I arrive at the gate of the local swimming basin. With good intention to sit on a sun lounge and drink Virgin Mary cocktails (more on that another time) and swan around in the water. It’s so blasted hot. I buy my ticket for entry and saunter off to settle the sun lounge fee when I am stopped. They want to check my bag for ammunition and weapons. My friend and I dissolve into giggles. Why me? I look like I just stepped out of a 1920’s garden tea party, complete with aspic.
We find our territory on an elevated platform overlooking the basins and less than half a metre beneath the VIP zone (which appears exactly the same as our area, except there is plastic turf and fatter cushions and cedar umbrellas instead of plastic and no one else). I’m royally upset that I don’t have plastic turf and furthermore that there are no Virgin Marys, even for VIPs.

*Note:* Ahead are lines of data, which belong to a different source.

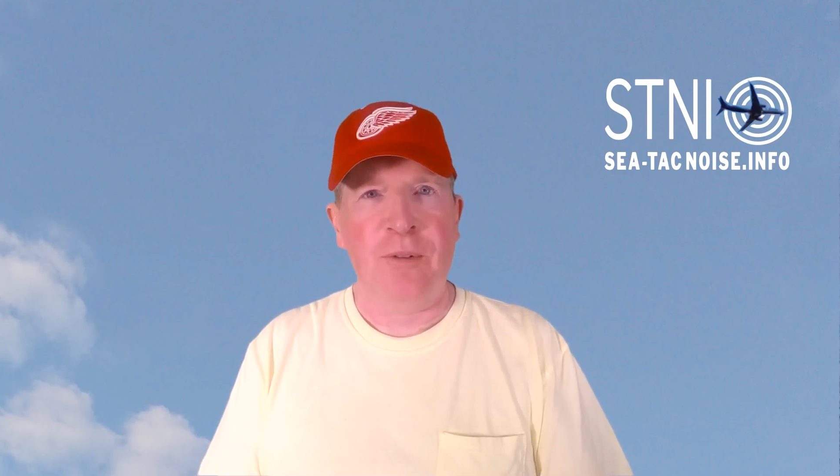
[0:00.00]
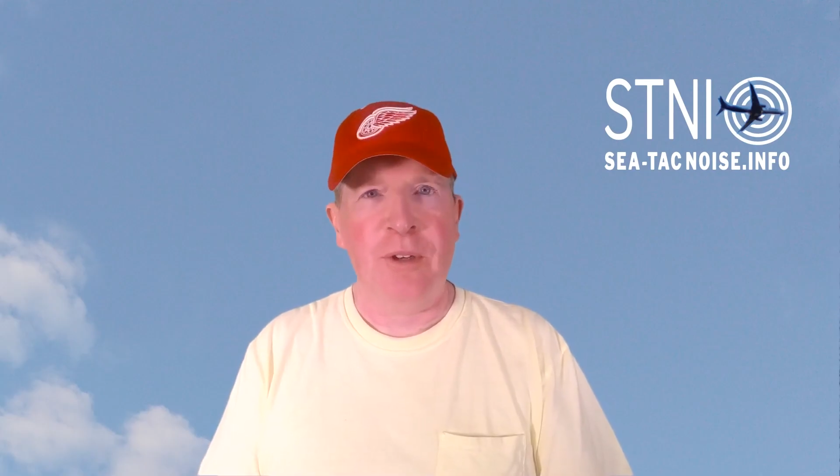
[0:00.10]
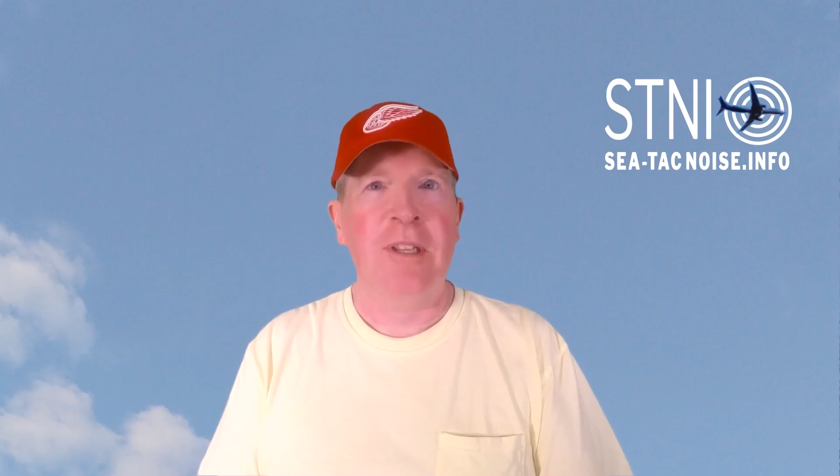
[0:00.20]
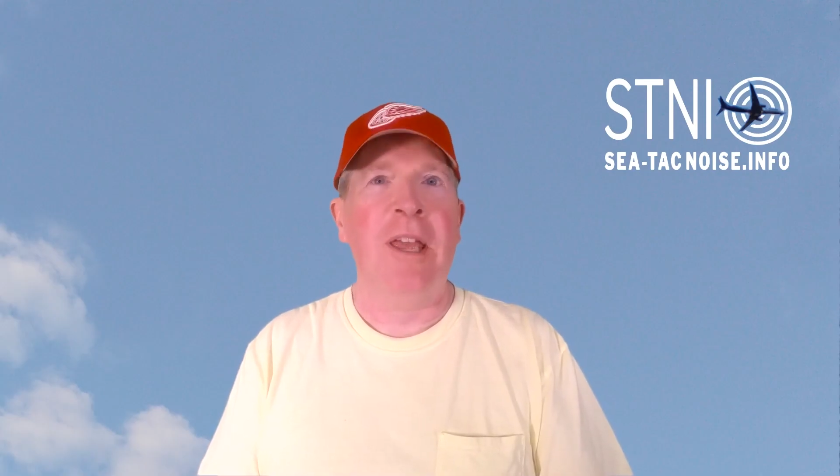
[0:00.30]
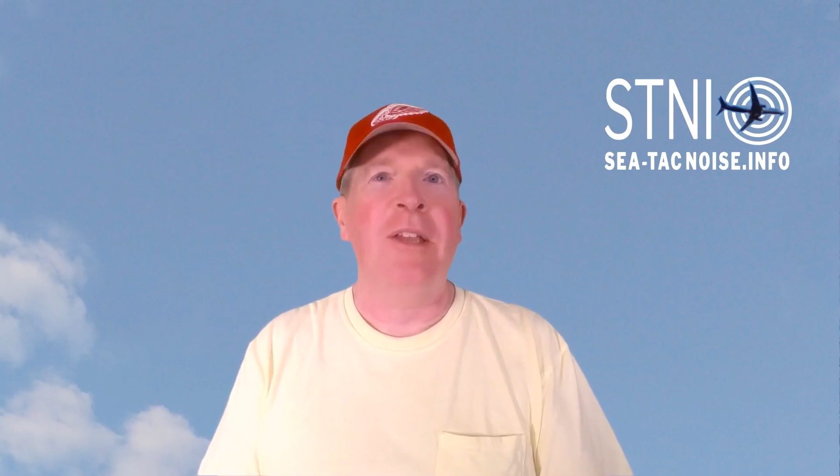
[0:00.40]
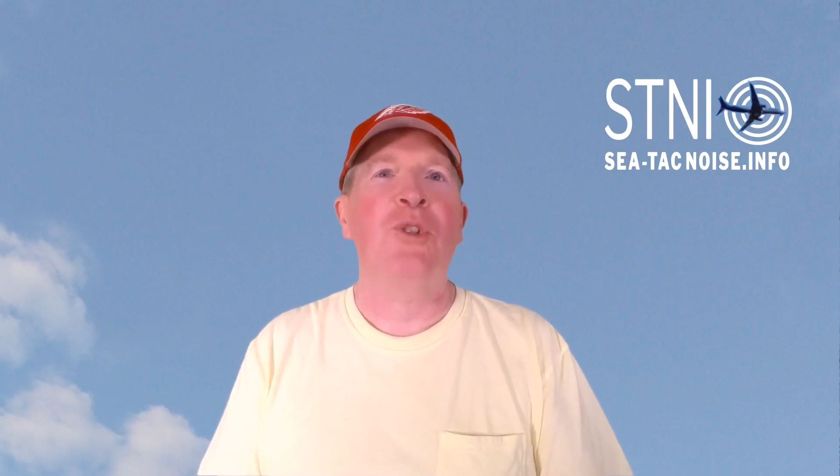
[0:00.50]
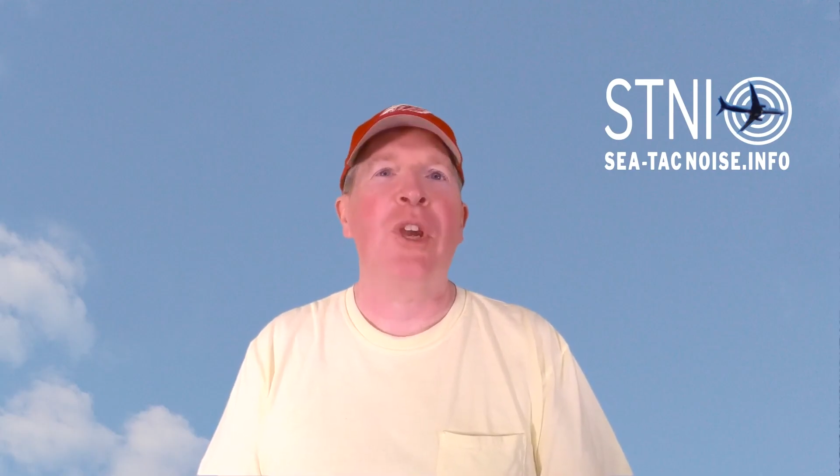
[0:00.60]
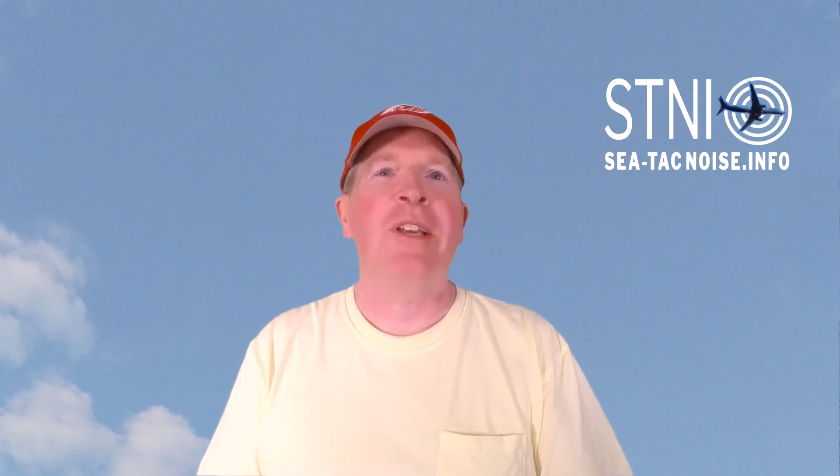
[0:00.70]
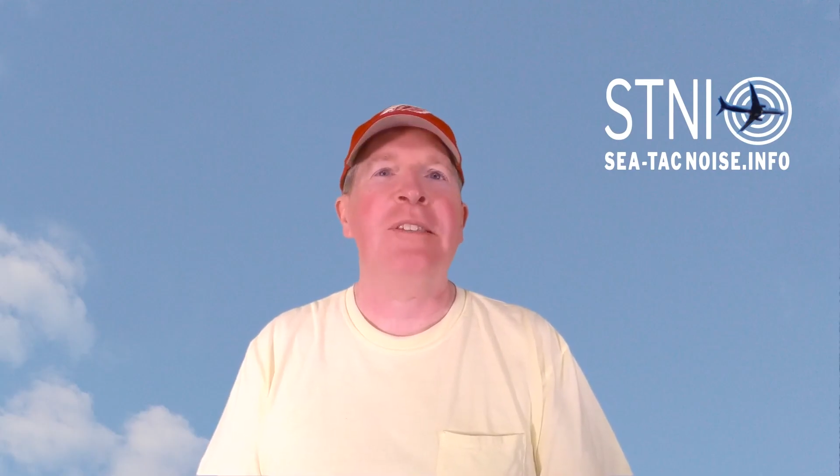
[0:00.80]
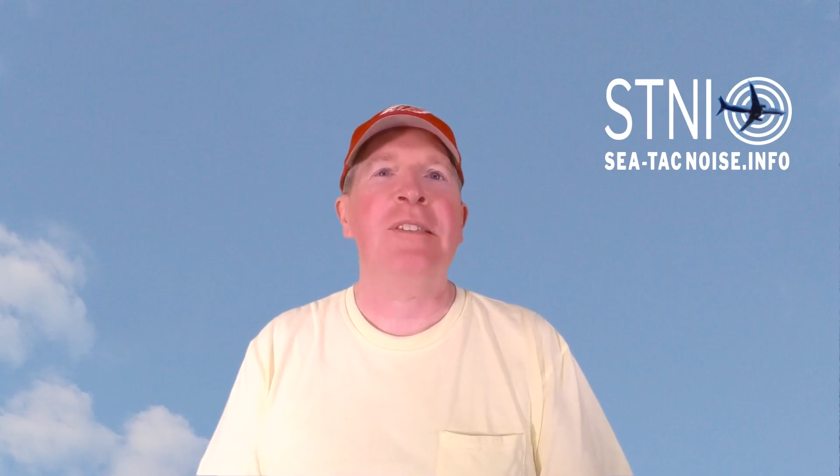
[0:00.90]
today,
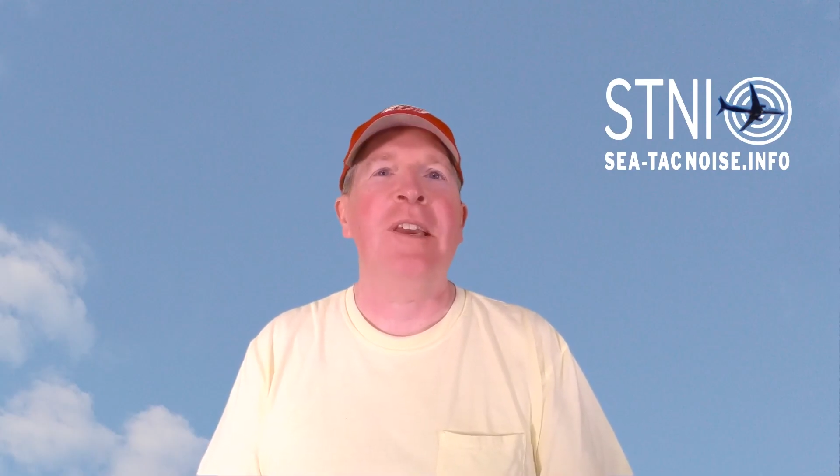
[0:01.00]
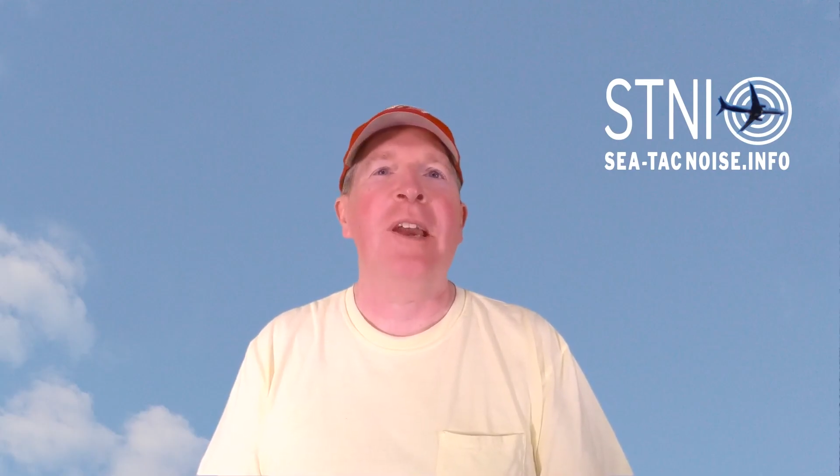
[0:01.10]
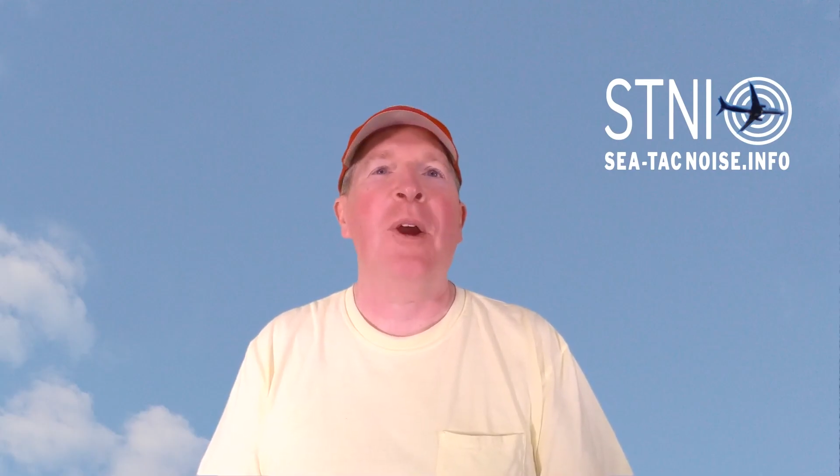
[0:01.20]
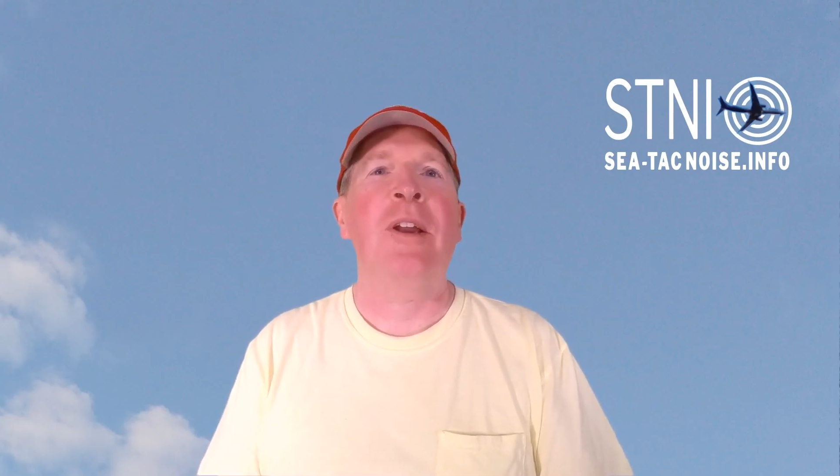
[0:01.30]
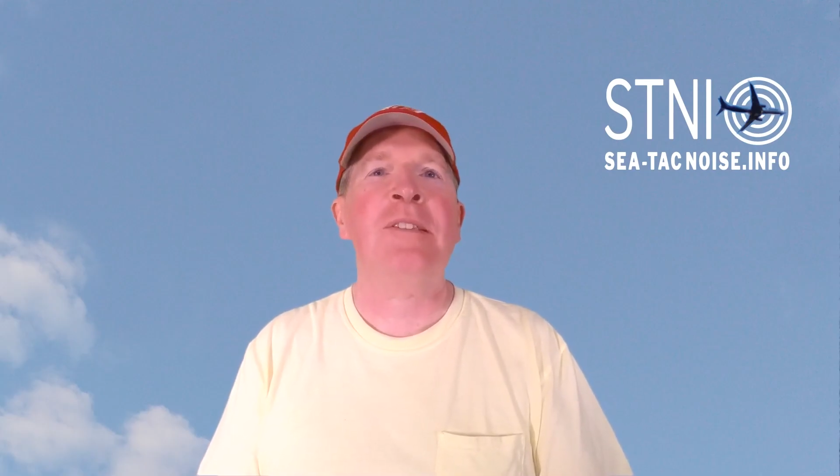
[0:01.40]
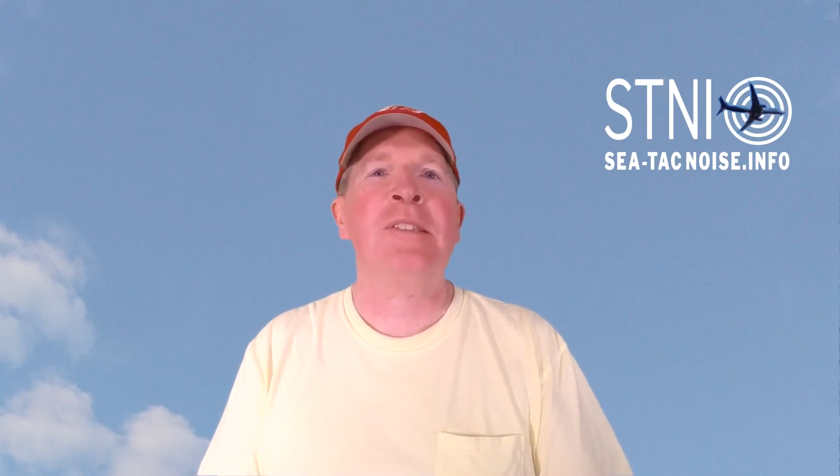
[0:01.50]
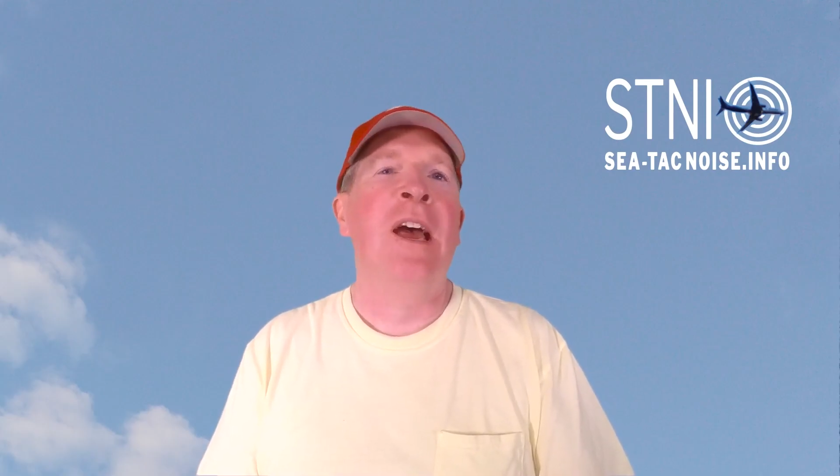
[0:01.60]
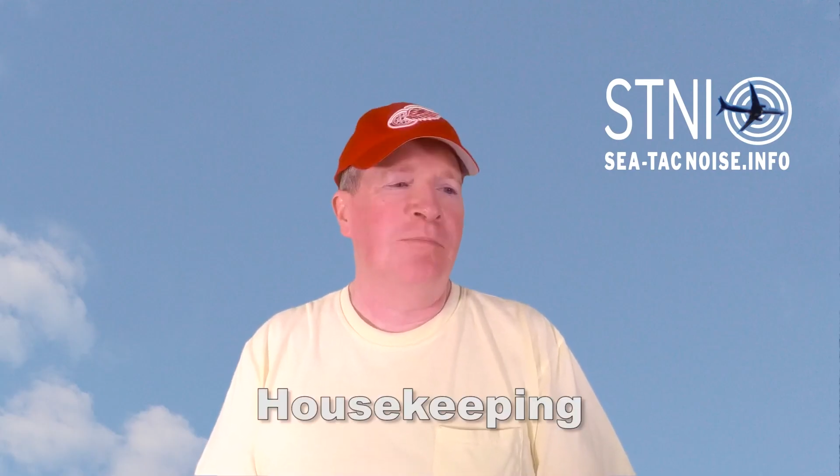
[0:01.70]
J.C. Harris.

Dashing of to the change rooms, I don my togs and as I return to my chair I observe EVERY girl is in either a bikini (or a topless bikini). For years I’ve only worn bikinis. But of late, I simply love the lines of one-piece. They can look so damn spanking hot and for some reason they remind me of Sophia Loren, however I might need to eat more kartofki and probably should have emerged from a different swimming, oops, gene pool.
I feel I am the last bastion of the one-piece swimming suit. Possibly this is why I was checked for ammunition. Maybe the guy on the gate realised the power of the one-piece.